WHAT TO WORK ON:
Retype the whole listing below exactly, keeping every picture out of it.
== Segment start ==
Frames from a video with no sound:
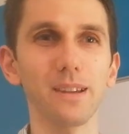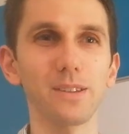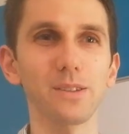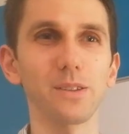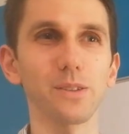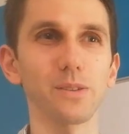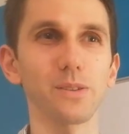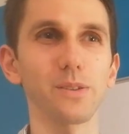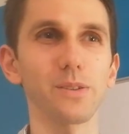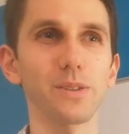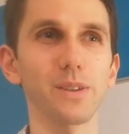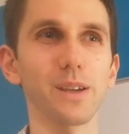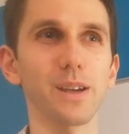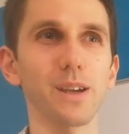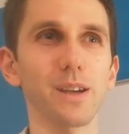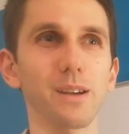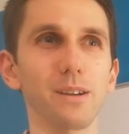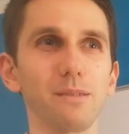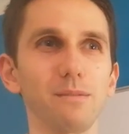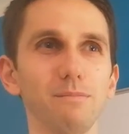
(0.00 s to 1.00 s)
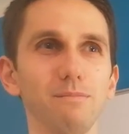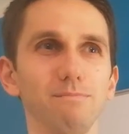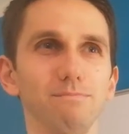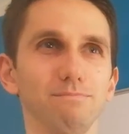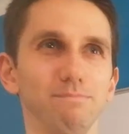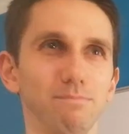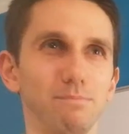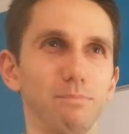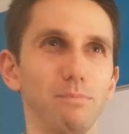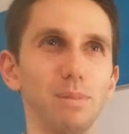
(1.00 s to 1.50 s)
so to say,
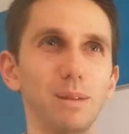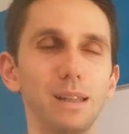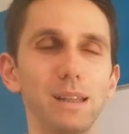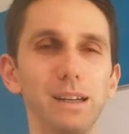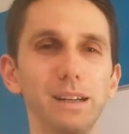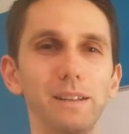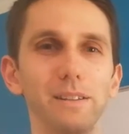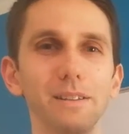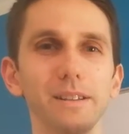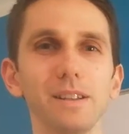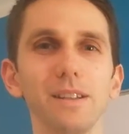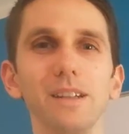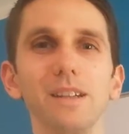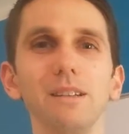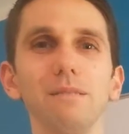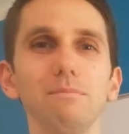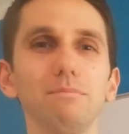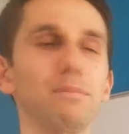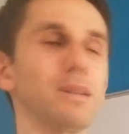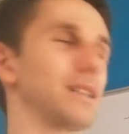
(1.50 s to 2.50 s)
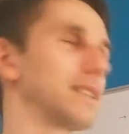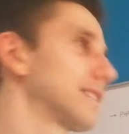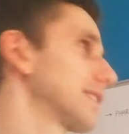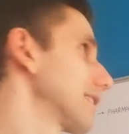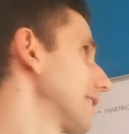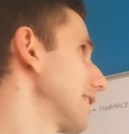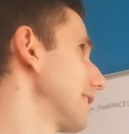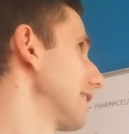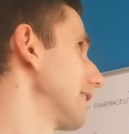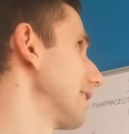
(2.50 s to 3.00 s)
blood. But
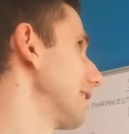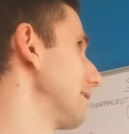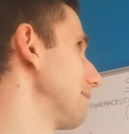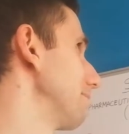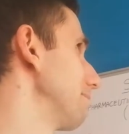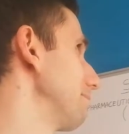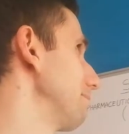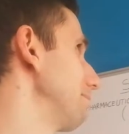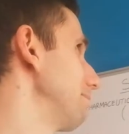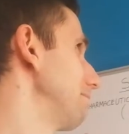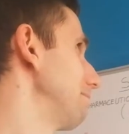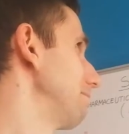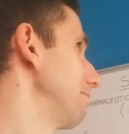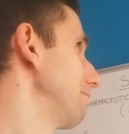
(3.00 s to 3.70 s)
um,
== Segment end ==
SOLUTION TO THE PROBLEM:
Frames from a video with no sound:
(0.00 s to 1.00 s)
(1.00 s to 1.50 s)
so to say,
(1.50 s to 2.50 s)
(2.50 s to 3.00 s)
blood. But
(3.00 s to 3.70 s)
um,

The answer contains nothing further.